> **Aim of the task**
Omit all pictures, then retype the data exactly as given.
--
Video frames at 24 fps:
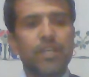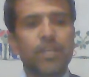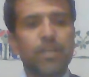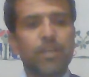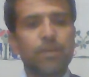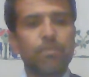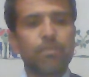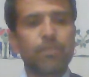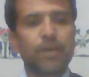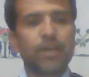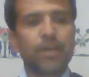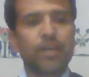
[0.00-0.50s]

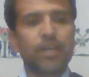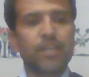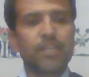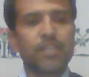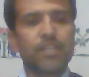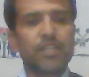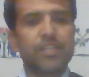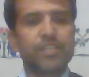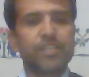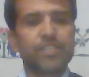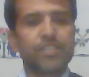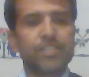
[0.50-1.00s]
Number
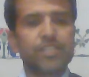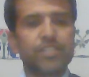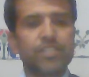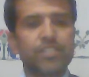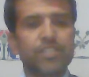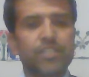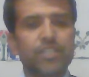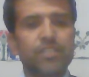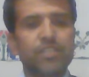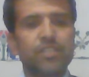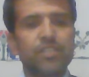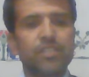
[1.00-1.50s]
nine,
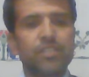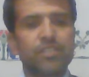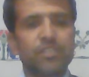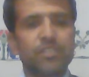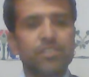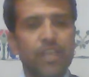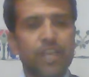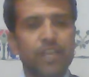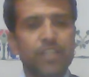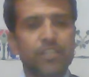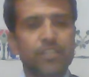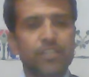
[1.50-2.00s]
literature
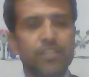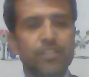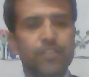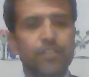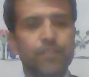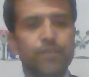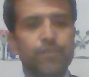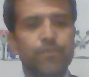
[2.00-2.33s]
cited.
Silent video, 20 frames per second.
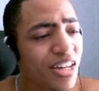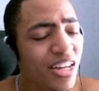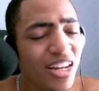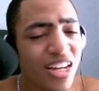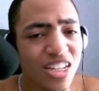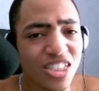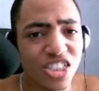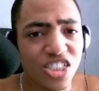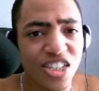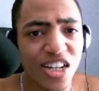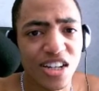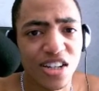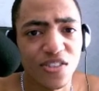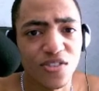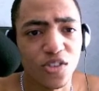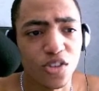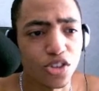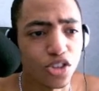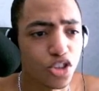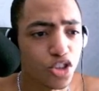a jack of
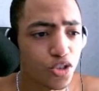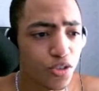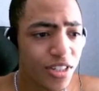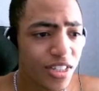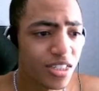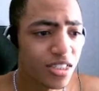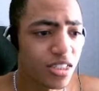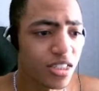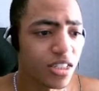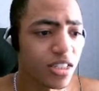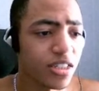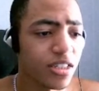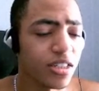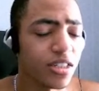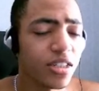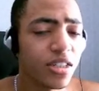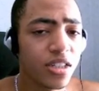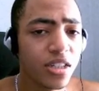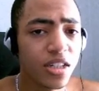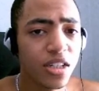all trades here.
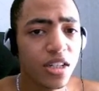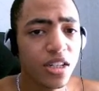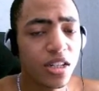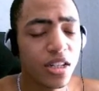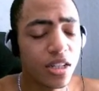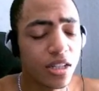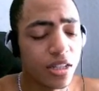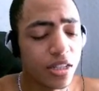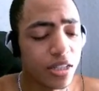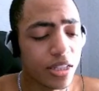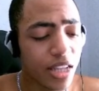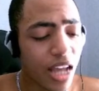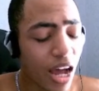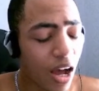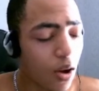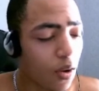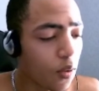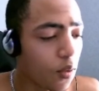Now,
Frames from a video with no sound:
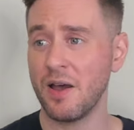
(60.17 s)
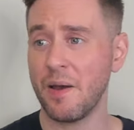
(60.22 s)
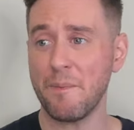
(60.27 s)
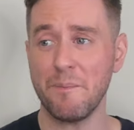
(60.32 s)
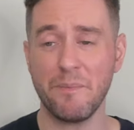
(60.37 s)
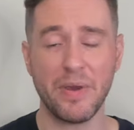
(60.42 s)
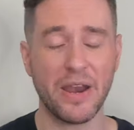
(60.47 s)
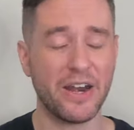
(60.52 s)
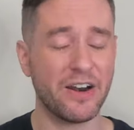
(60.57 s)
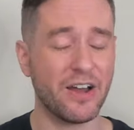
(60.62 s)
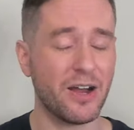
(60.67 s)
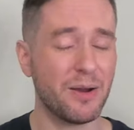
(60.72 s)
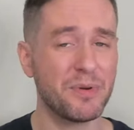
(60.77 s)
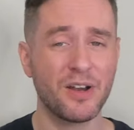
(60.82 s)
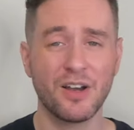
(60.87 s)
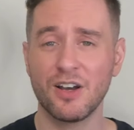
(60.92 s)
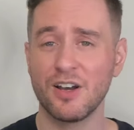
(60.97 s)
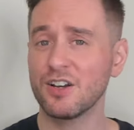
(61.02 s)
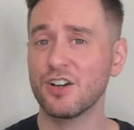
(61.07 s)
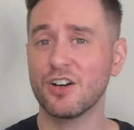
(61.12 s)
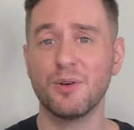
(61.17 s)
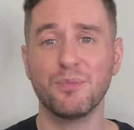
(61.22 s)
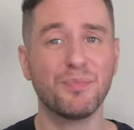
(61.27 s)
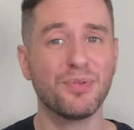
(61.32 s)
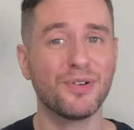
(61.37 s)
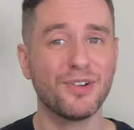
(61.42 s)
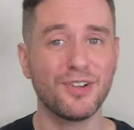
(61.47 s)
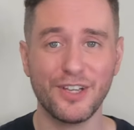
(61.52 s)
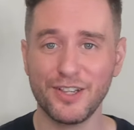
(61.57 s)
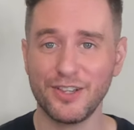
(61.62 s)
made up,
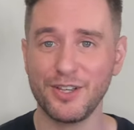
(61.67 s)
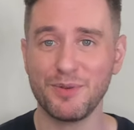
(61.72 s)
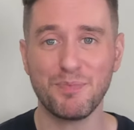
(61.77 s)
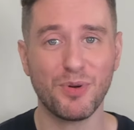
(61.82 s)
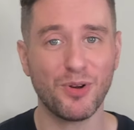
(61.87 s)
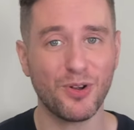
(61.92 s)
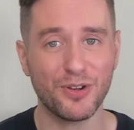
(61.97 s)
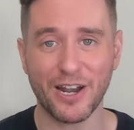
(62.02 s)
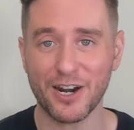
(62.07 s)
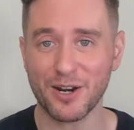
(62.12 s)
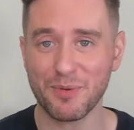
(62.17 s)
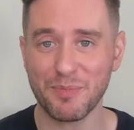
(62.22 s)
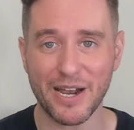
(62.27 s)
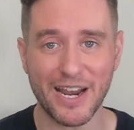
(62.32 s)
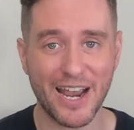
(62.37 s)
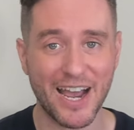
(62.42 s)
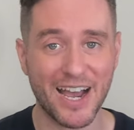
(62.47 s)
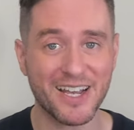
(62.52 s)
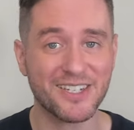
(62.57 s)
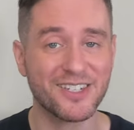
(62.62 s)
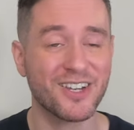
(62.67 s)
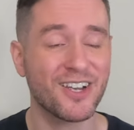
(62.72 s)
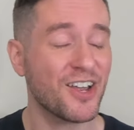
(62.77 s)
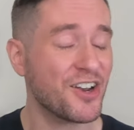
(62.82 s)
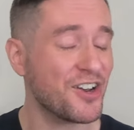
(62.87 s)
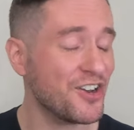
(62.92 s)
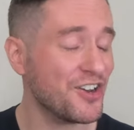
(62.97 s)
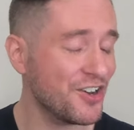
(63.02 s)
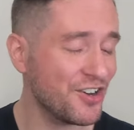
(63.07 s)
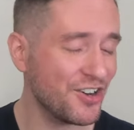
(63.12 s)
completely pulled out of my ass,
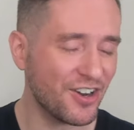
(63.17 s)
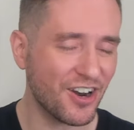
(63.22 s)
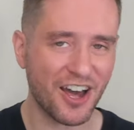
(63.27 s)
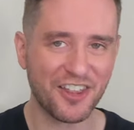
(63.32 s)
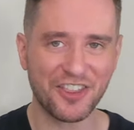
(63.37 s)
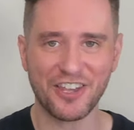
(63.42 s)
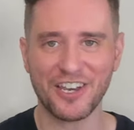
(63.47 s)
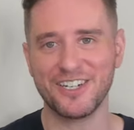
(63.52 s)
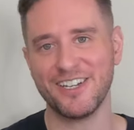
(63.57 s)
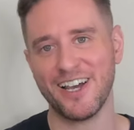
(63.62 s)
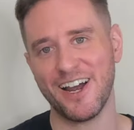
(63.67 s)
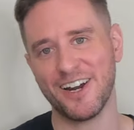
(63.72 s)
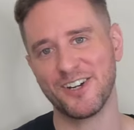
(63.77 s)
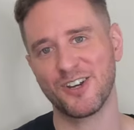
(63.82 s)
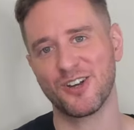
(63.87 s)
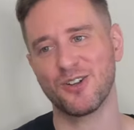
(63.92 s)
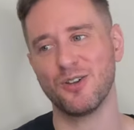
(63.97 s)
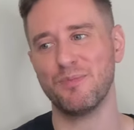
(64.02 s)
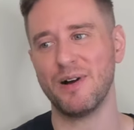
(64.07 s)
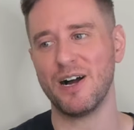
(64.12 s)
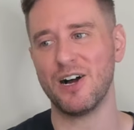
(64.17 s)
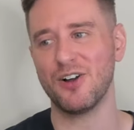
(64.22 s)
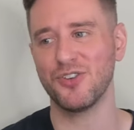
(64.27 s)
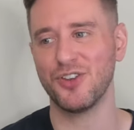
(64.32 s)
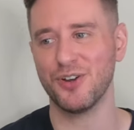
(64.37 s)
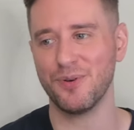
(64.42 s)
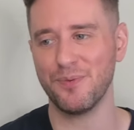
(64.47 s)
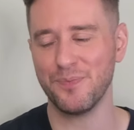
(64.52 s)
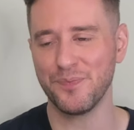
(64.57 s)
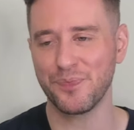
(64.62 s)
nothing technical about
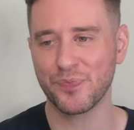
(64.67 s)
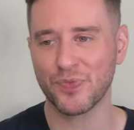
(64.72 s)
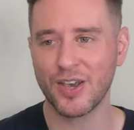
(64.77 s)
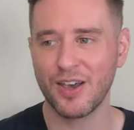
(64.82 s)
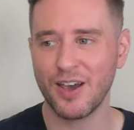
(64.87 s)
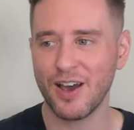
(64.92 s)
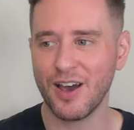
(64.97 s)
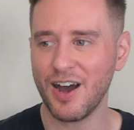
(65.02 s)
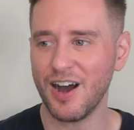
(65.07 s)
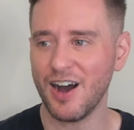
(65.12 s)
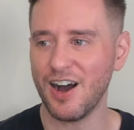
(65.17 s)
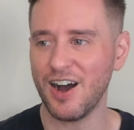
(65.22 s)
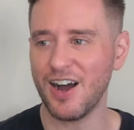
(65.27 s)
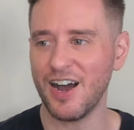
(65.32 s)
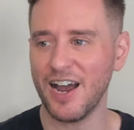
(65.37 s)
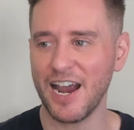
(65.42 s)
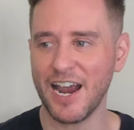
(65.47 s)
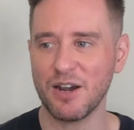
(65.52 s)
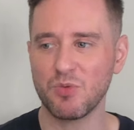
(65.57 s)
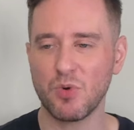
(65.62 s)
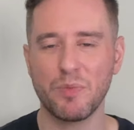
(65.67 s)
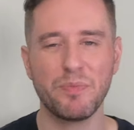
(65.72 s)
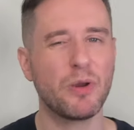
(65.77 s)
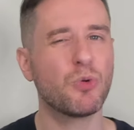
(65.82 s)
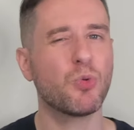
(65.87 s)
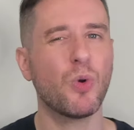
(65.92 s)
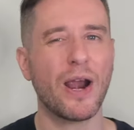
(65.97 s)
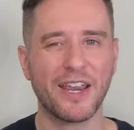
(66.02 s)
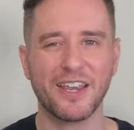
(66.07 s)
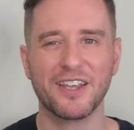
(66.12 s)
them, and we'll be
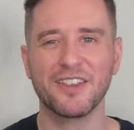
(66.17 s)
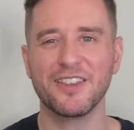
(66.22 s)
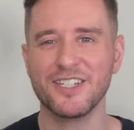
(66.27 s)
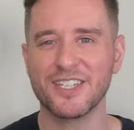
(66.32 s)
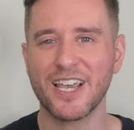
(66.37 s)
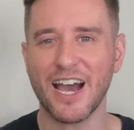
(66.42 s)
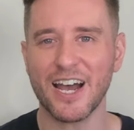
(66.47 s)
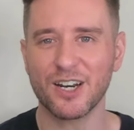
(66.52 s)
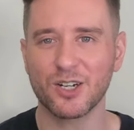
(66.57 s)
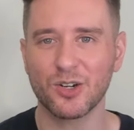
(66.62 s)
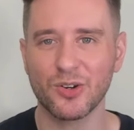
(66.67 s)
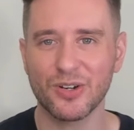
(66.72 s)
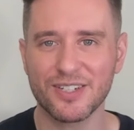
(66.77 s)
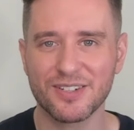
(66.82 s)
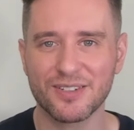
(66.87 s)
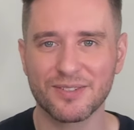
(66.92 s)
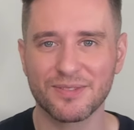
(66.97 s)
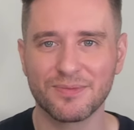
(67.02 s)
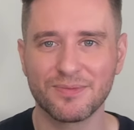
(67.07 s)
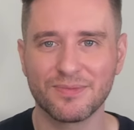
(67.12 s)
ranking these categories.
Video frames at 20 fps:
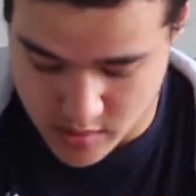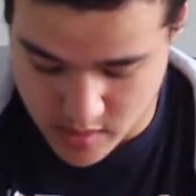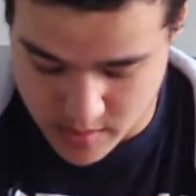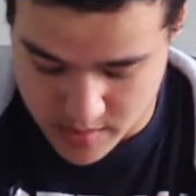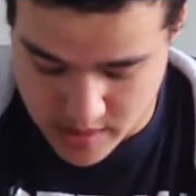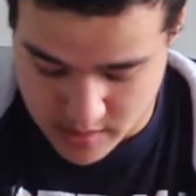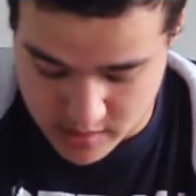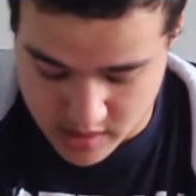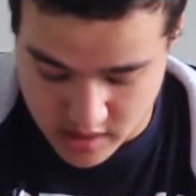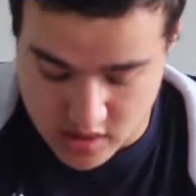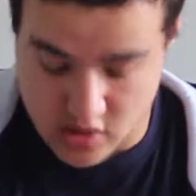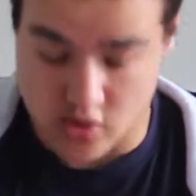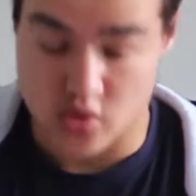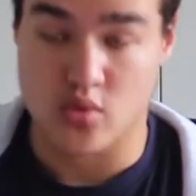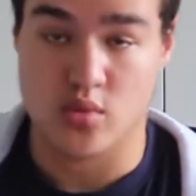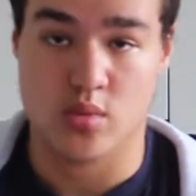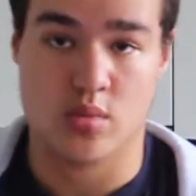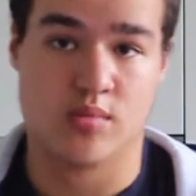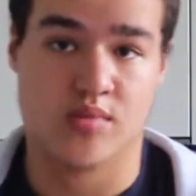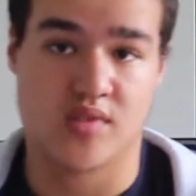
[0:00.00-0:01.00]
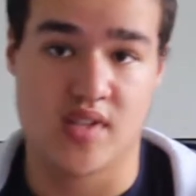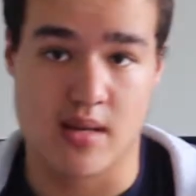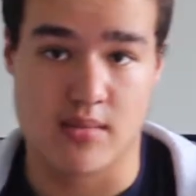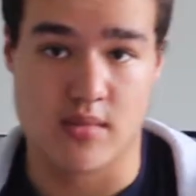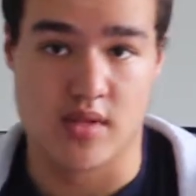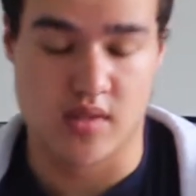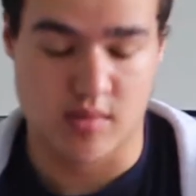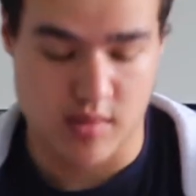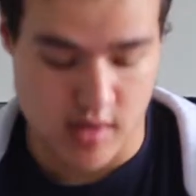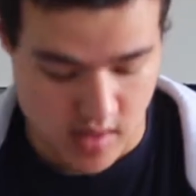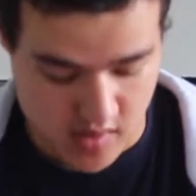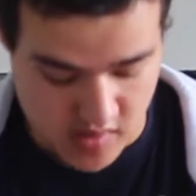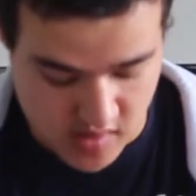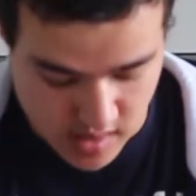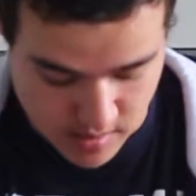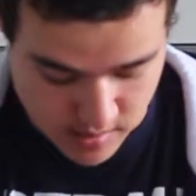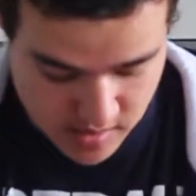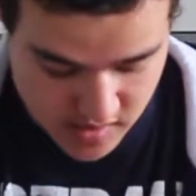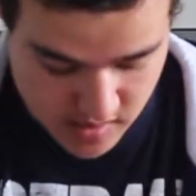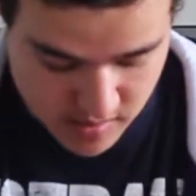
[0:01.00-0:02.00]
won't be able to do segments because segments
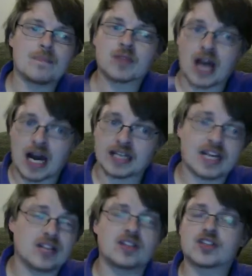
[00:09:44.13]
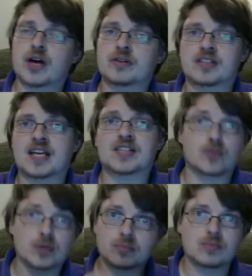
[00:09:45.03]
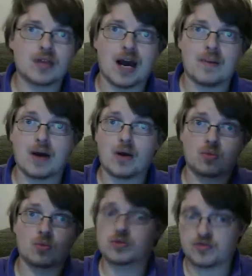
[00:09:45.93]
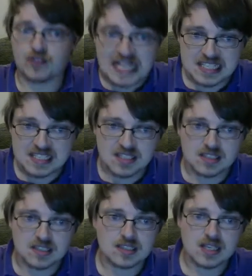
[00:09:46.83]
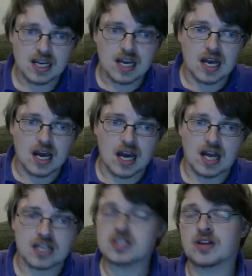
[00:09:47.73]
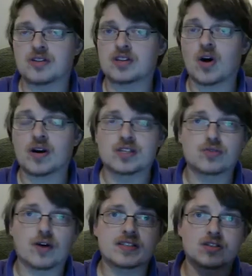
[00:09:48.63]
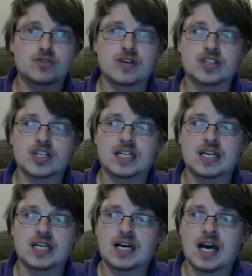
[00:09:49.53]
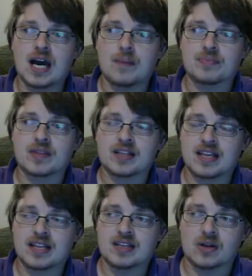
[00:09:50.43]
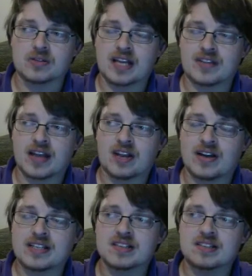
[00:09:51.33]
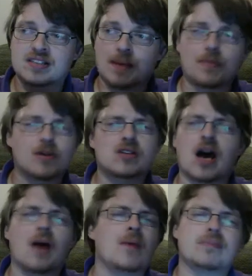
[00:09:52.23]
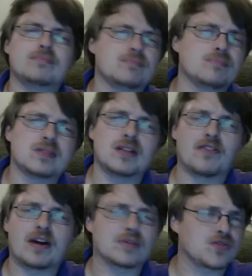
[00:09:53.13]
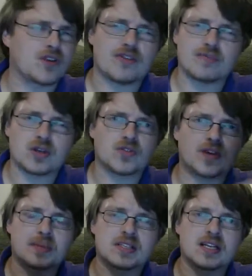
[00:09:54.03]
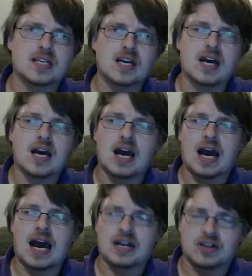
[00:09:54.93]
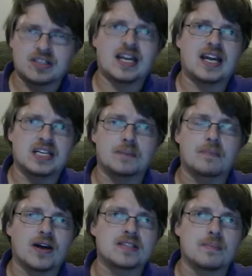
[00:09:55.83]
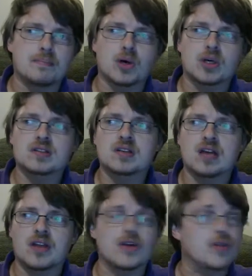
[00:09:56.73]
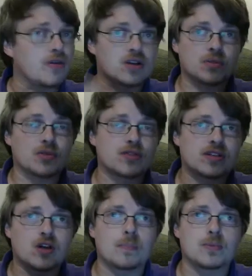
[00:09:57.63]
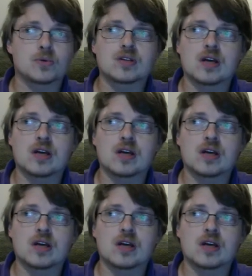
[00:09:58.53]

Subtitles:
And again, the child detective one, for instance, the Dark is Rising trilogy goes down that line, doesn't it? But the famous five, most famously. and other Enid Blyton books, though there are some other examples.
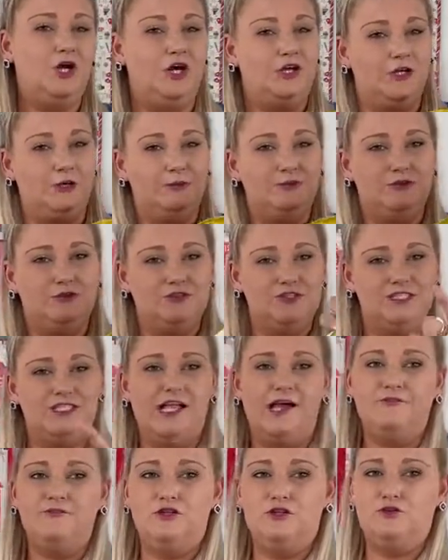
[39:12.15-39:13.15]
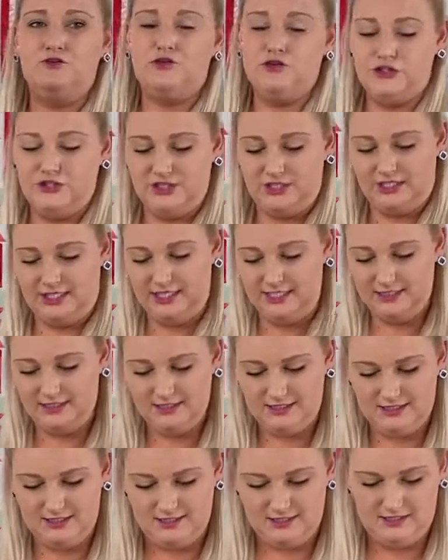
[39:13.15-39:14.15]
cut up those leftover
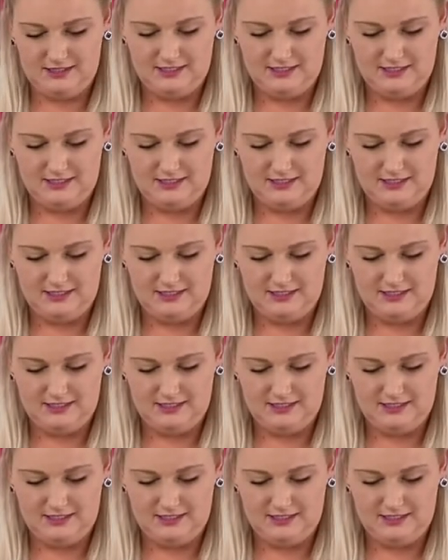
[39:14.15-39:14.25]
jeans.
--
> **Answer space**
Video frames at 24 fps:
[0.00-0.50s]

[0.50-1.00s]
Number
[1.00-1.50s]
nine,
[1.50-2.00s]
literature
[2.00-2.33s]
cited.
Silent video, 20 frames per second.
a jack of
all trades here.
Now,
Frames from a video with no sound:
(60.17 s)
(60.22 s)
(60.27 s)
(60.32 s)
(60.37 s)
(60.42 s)
(60.47 s)
(60.52 s)
(60.57 s)
(60.62 s)
(60.67 s)
(60.72 s)
(60.77 s)
(60.82 s)
(60.87 s)
(60.92 s)
(60.97 s)
(61.02 s)
(61.07 s)
(61.12 s)
(61.17 s)
(61.22 s)
(61.27 s)
(61.32 s)
(61.37 s)
(61.42 s)
(61.47 s)
(61.52 s)
(61.57 s)
(61.62 s)
made up,
(61.67 s)
(61.72 s)
(61.77 s)
(61.82 s)
(61.87 s)
(61.92 s)
(61.97 s)
(62.02 s)
(62.07 s)
(62.12 s)
(62.17 s)
(62.22 s)
(62.27 s)
(62.32 s)
(62.37 s)
(62.42 s)
(62.47 s)
(62.52 s)
(62.57 s)
(62.62 s)
(62.67 s)
(62.72 s)
(62.77 s)
(62.82 s)
(62.87 s)
(62.92 s)
(62.97 s)
(63.02 s)
(63.07 s)
(63.12 s)
completely pulled out of my ass,
(63.17 s)
(63.22 s)
(63.27 s)
(63.32 s)
(63.37 s)
(63.42 s)
(63.47 s)
(63.52 s)
(63.57 s)
(63.62 s)
(63.67 s)
(63.72 s)
(63.77 s)
(63.82 s)
(63.87 s)
(63.92 s)
(63.97 s)
(64.02 s)
(64.07 s)
(64.12 s)
(64.17 s)
(64.22 s)
(64.27 s)
(64.32 s)
(64.37 s)
(64.42 s)
(64.47 s)
(64.52 s)
(64.57 s)
(64.62 s)
nothing technical about
(64.67 s)
(64.72 s)
(64.77 s)
(64.82 s)
(64.87 s)
(64.92 s)
(64.97 s)
(65.02 s)
(65.07 s)
(65.12 s)
(65.17 s)
(65.22 s)
(65.27 s)
(65.32 s)
(65.37 s)
(65.42 s)
(65.47 s)
(65.52 s)
(65.57 s)
(65.62 s)
(65.67 s)
(65.72 s)
(65.77 s)
(65.82 s)
(65.87 s)
(65.92 s)
(65.97 s)
(66.02 s)
(66.07 s)
(66.12 s)
them, and we'll be
(66.17 s)
(66.22 s)
(66.27 s)
(66.32 s)
(66.37 s)
(66.42 s)
(66.47 s)
(66.52 s)
(66.57 s)
(66.62 s)
(66.67 s)
(66.72 s)
(66.77 s)
(66.82 s)
(66.87 s)
(66.92 s)
(66.97 s)
(67.02 s)
(67.07 s)
(67.12 s)
ranking these categories.
Video frames at 20 fps:
[0:00.00-0:01.00]
[0:01.00-0:02.00]
won't be able to do segments because segments
[00:09:44.13]
[00:09:45.03]
[00:09:45.93]
[00:09:46.83]
[00:09:47.73]
[00:09:48.63]
[00:09:49.53]
[00:09:50.43]
[00:09:51.33]
[00:09:52.23]
[00:09:53.13]
[00:09:54.03]
[00:09:54.93]
[00:09:55.83]
[00:09:56.73]
[00:09:57.63]
[00:09:58.53]

Subtitles:
And again, the child detective one, for instance, the Dark is Rising trilogy goes down that line, doesn't it? But the famous five, most famously. and other Enid Blyton books, though there are some other examples.
[39:12.15-39:13.15]
[39:13.15-39:14.15]
cut up those leftover
[39:14.15-39:14.25]
jeans.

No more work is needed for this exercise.